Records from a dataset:
^^^^
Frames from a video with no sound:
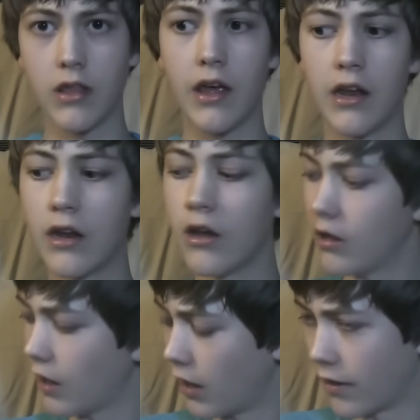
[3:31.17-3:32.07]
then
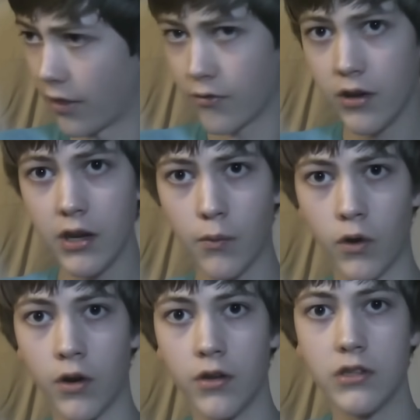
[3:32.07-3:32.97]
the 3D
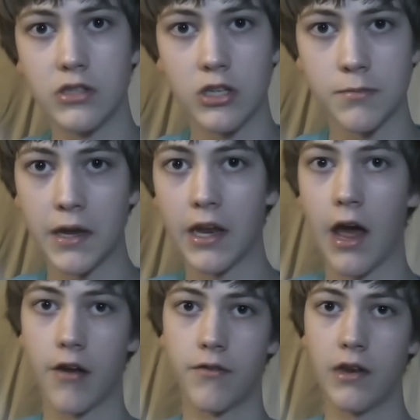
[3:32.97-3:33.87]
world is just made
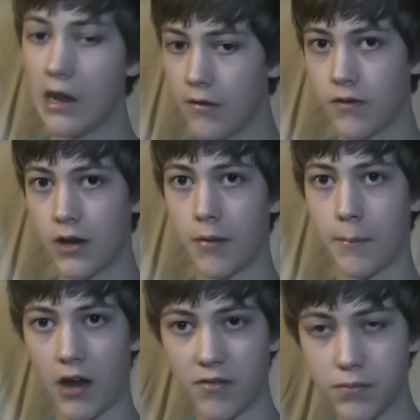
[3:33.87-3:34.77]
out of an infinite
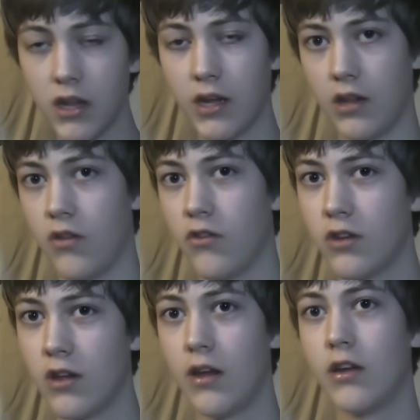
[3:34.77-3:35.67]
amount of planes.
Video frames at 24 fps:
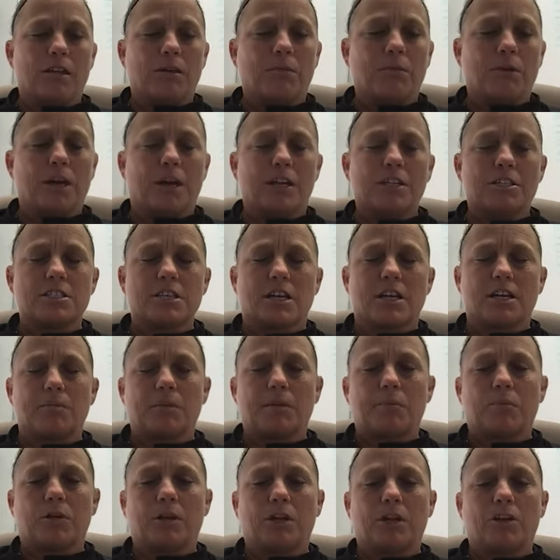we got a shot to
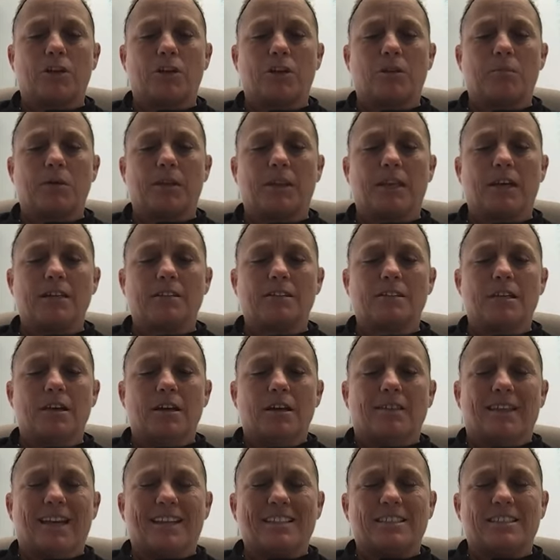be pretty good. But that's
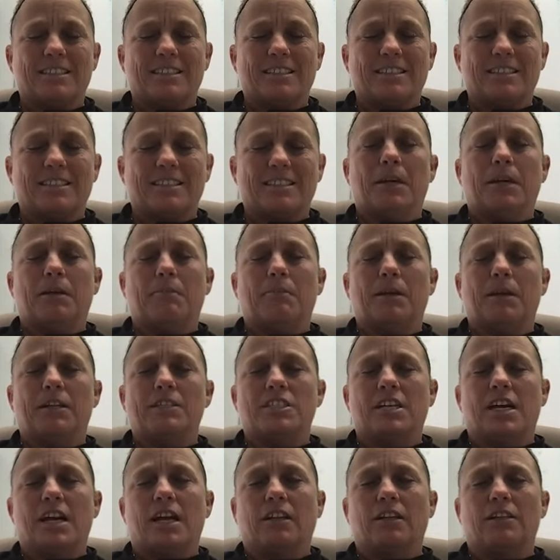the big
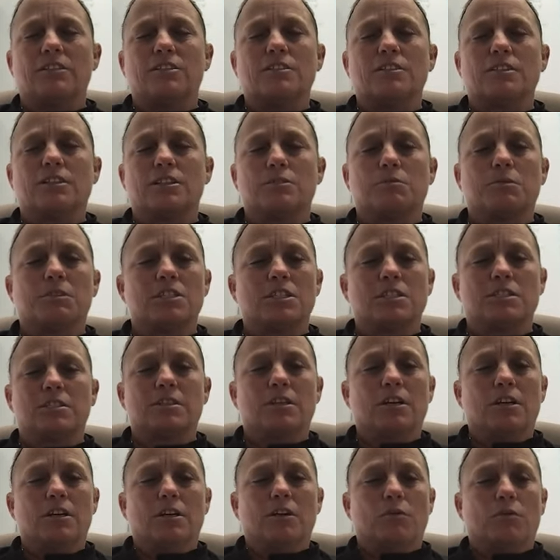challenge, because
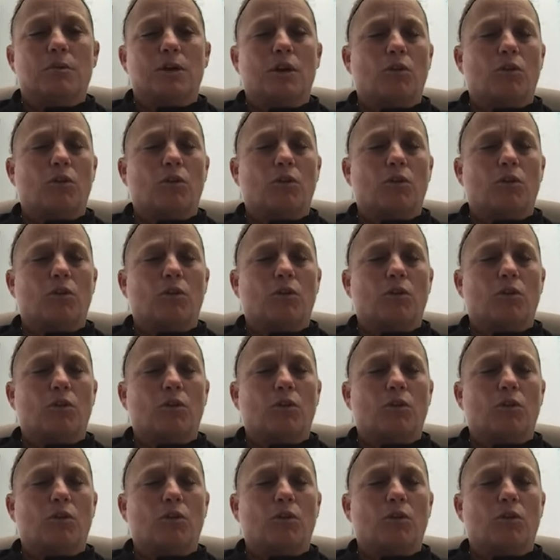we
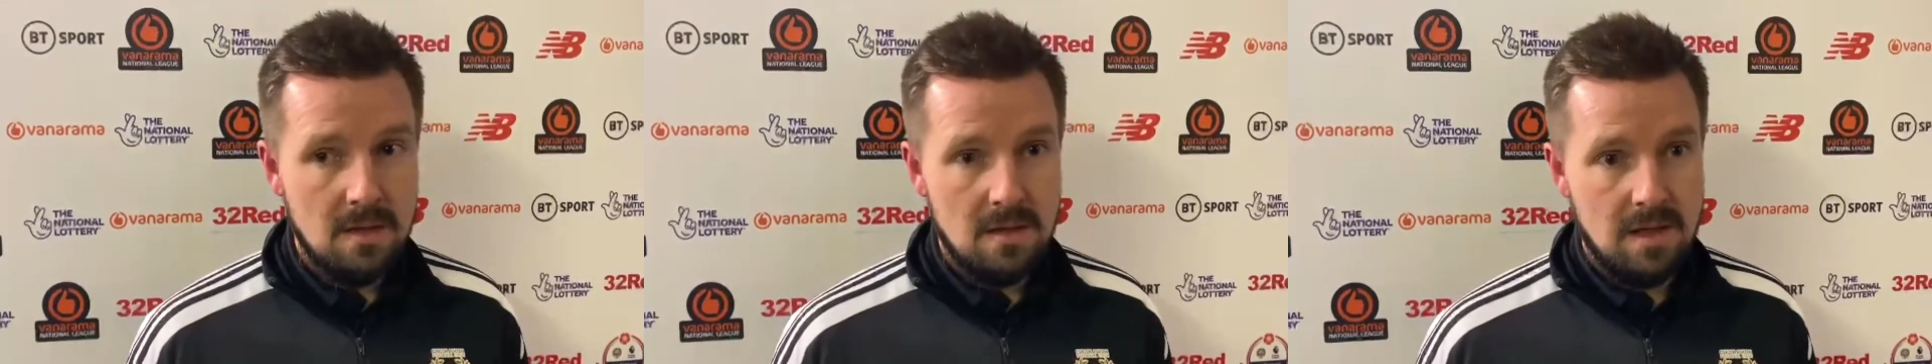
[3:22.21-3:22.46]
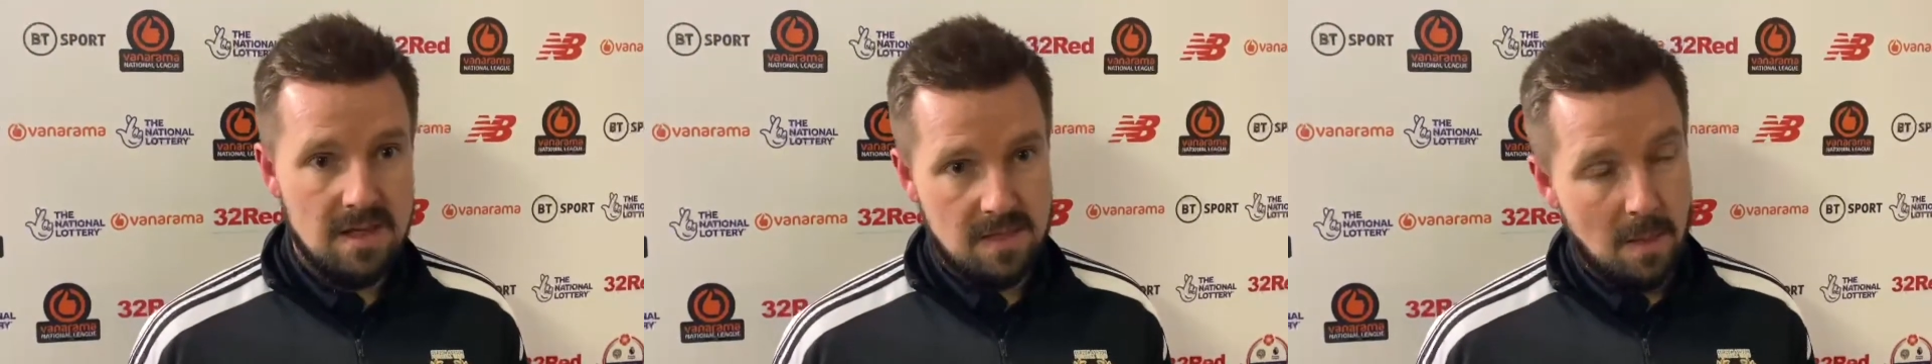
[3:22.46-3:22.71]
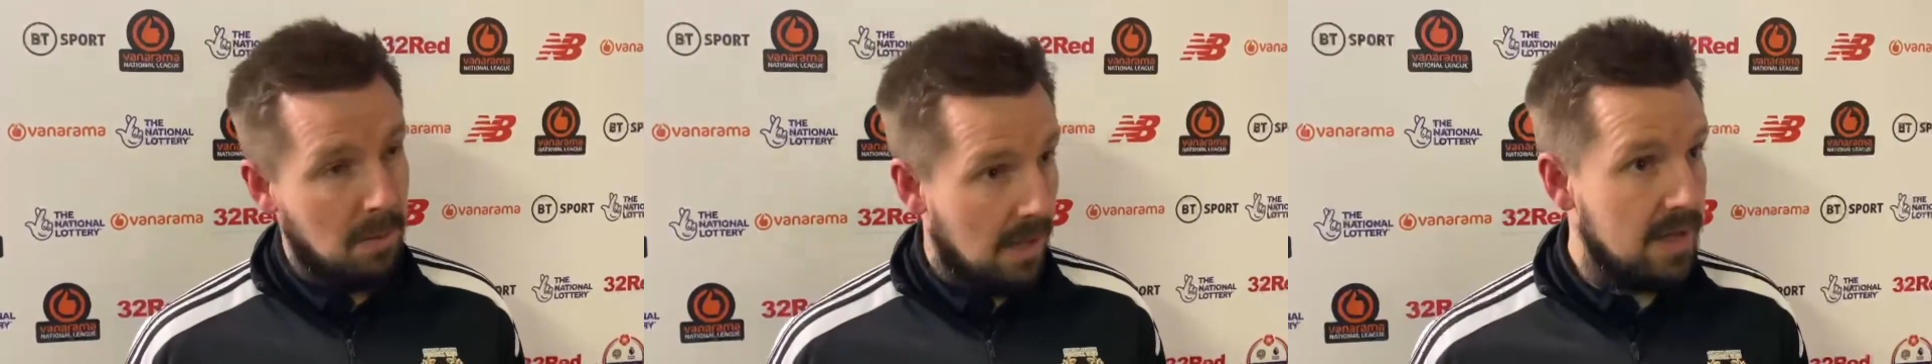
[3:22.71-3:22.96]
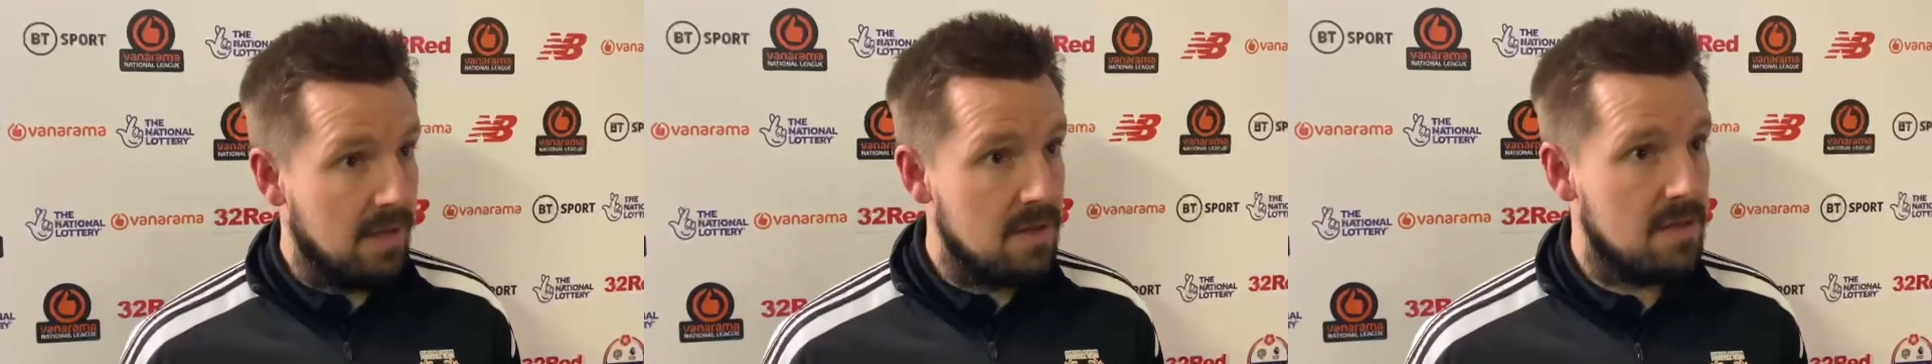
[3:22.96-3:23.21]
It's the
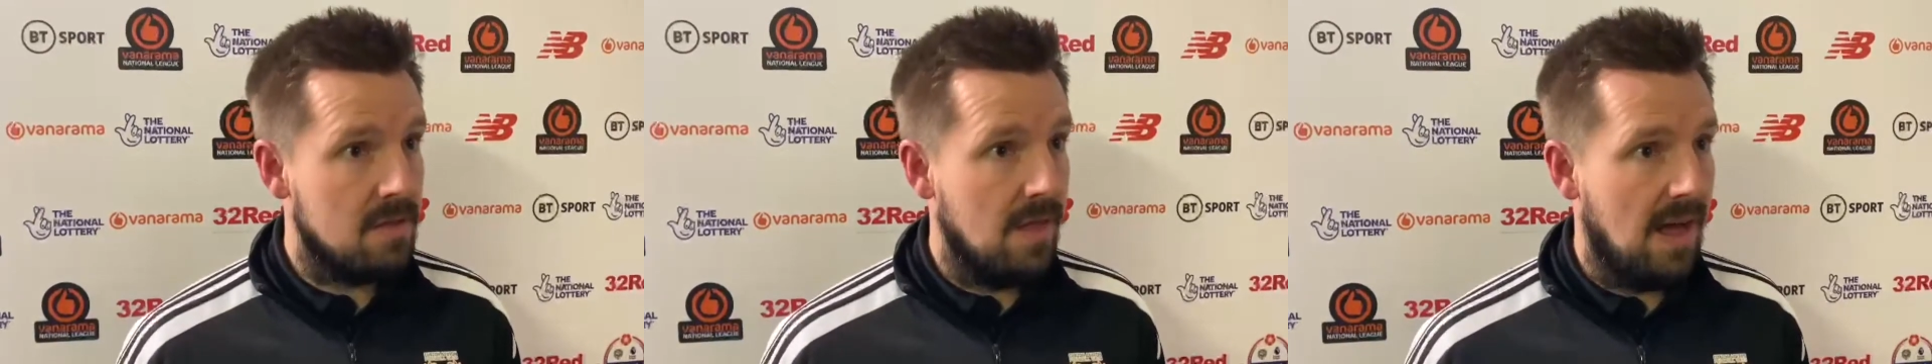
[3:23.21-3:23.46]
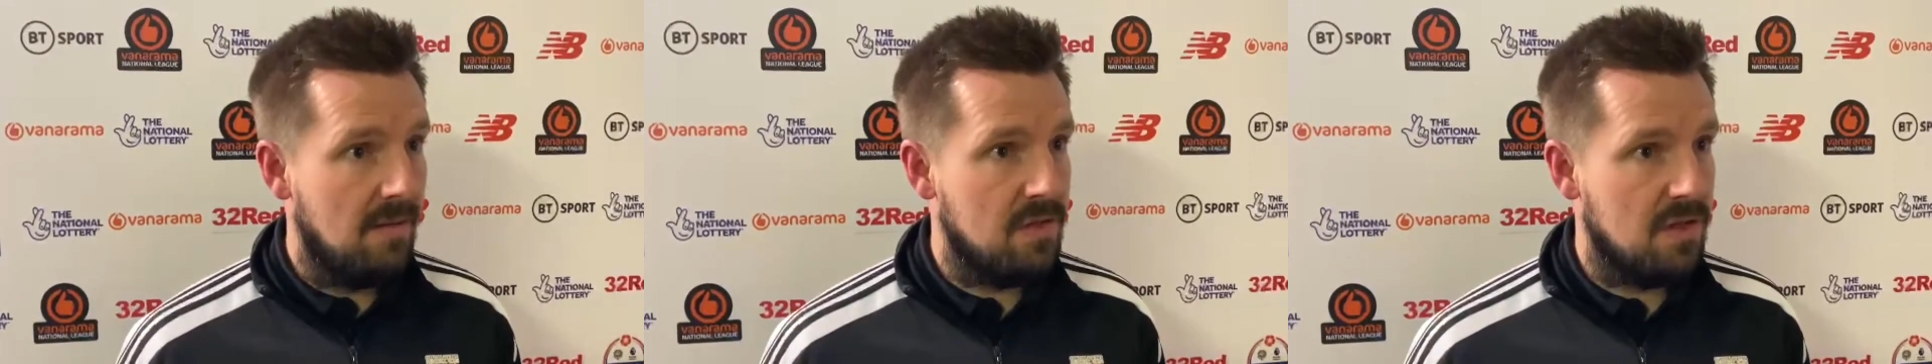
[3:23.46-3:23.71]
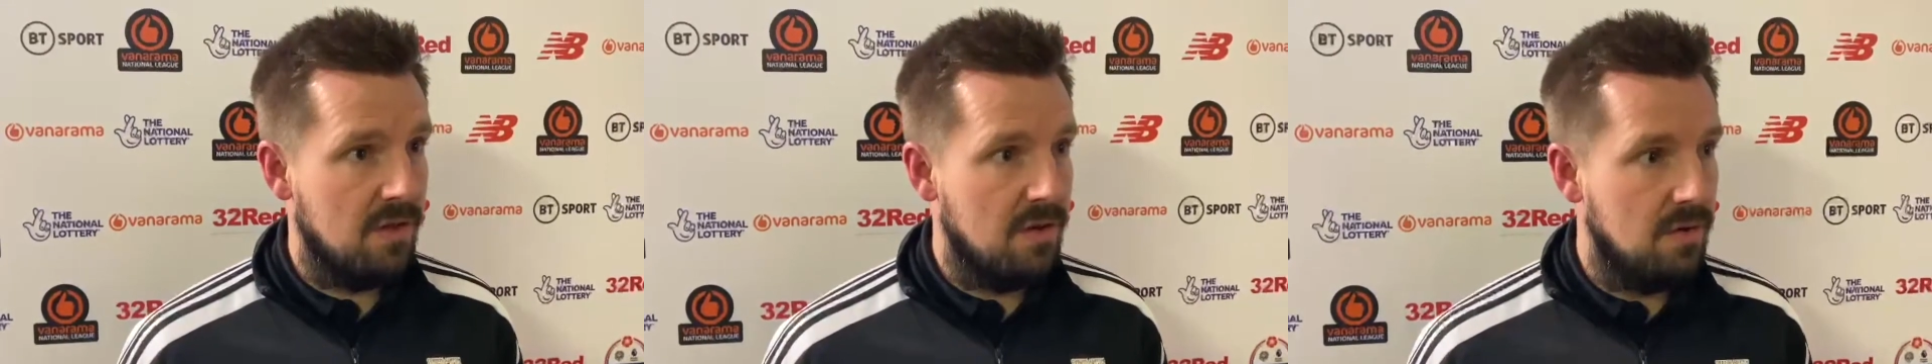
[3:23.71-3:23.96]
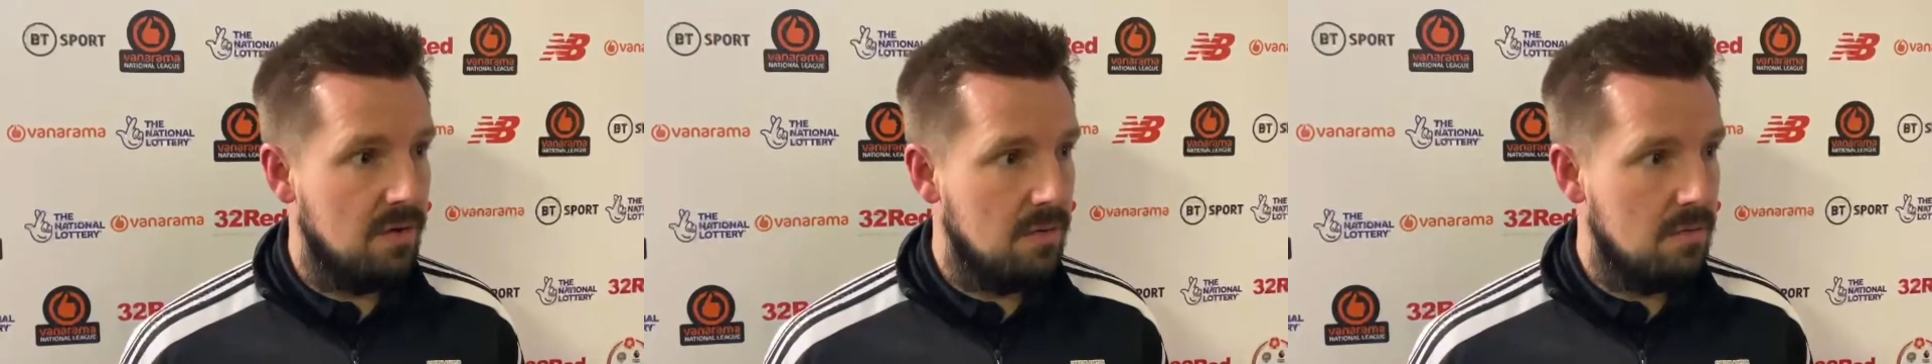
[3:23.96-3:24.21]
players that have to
^^^^
## ACTIVITY:
Output, exactly and without pictures, the lines above that run from the one containing "[3:22.71-3:22.96]" through the last line of the entries, inclusive.

## RESULT FOR THIS TASK:
[3:22.71-3:22.96]
[3:22.96-3:23.21]
It's the
[3:23.21-3:23.46]
[3:23.46-3:23.71]
[3:23.71-3:23.96]
[3:23.96-3:24.21]
players that have to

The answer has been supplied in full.